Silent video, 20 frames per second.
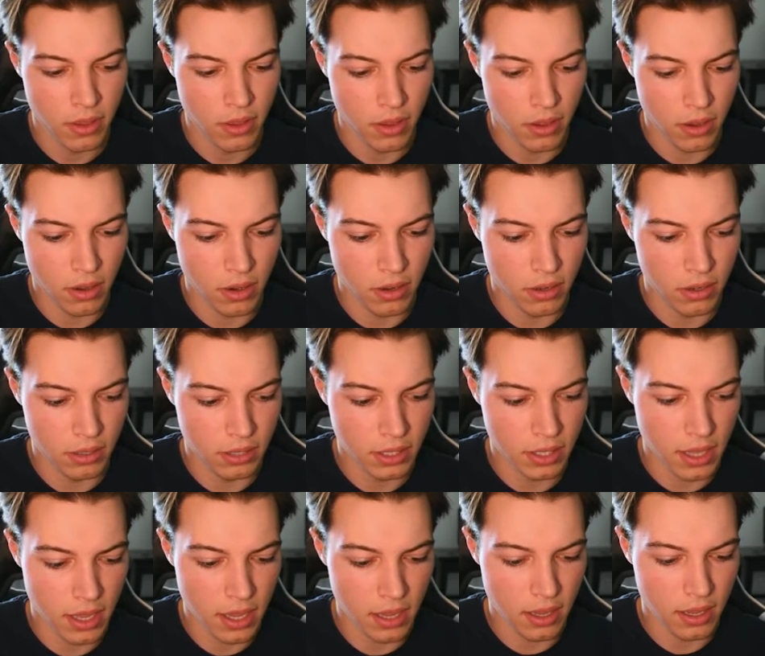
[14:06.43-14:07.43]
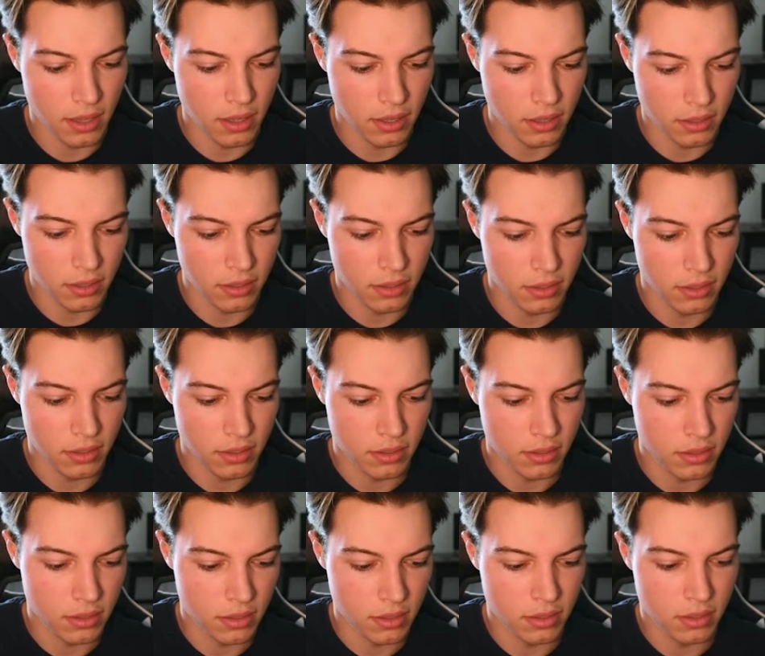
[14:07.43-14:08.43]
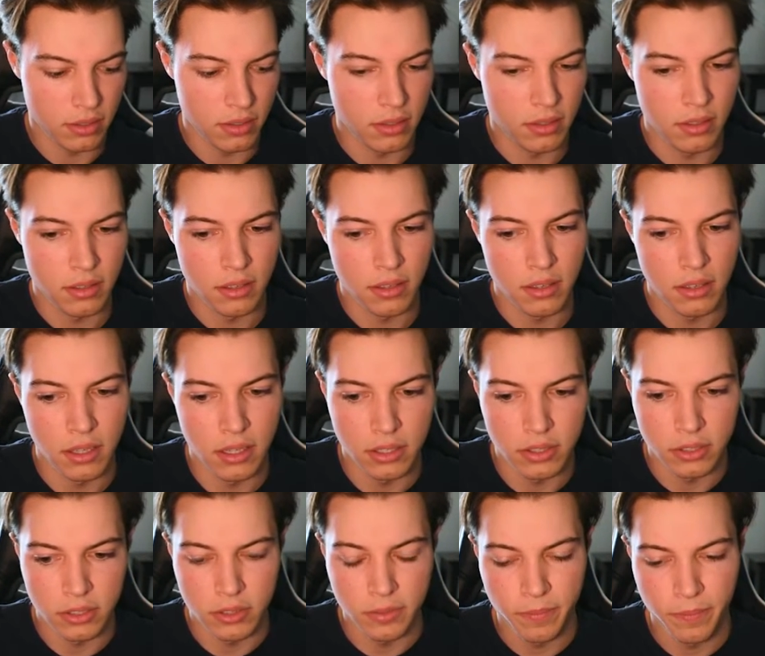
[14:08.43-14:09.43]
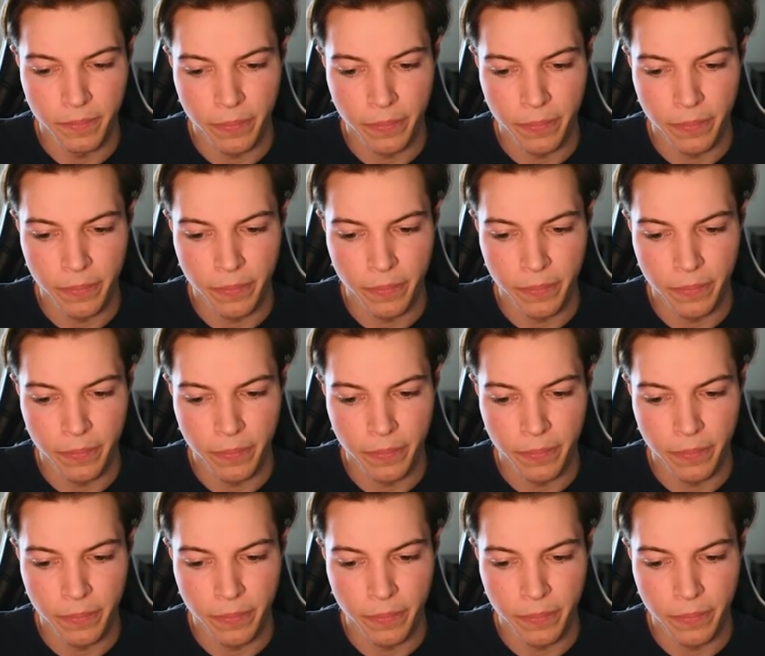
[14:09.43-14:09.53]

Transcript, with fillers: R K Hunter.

* * *

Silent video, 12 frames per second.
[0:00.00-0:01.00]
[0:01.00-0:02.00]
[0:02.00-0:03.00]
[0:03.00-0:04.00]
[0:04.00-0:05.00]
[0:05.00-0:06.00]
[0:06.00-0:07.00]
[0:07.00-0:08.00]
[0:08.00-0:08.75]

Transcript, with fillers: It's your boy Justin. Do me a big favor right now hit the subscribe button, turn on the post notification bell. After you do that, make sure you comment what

Exercise => Among the records above, repeat exactly the line with "[0:06.00-0:07.00]", the line with "Transcript, with fillers: It's", and every line in between, and only those.

Answer below =>
[0:06.00-0:07.00]
[0:07.00-0:08.00]
[0:08.00-0:08.75]

Transcript, with fillers: It's your boy Justin. Do me a big favor right now hit the subscribe button, turn on the post notification bell. After you do that, make sure you comment what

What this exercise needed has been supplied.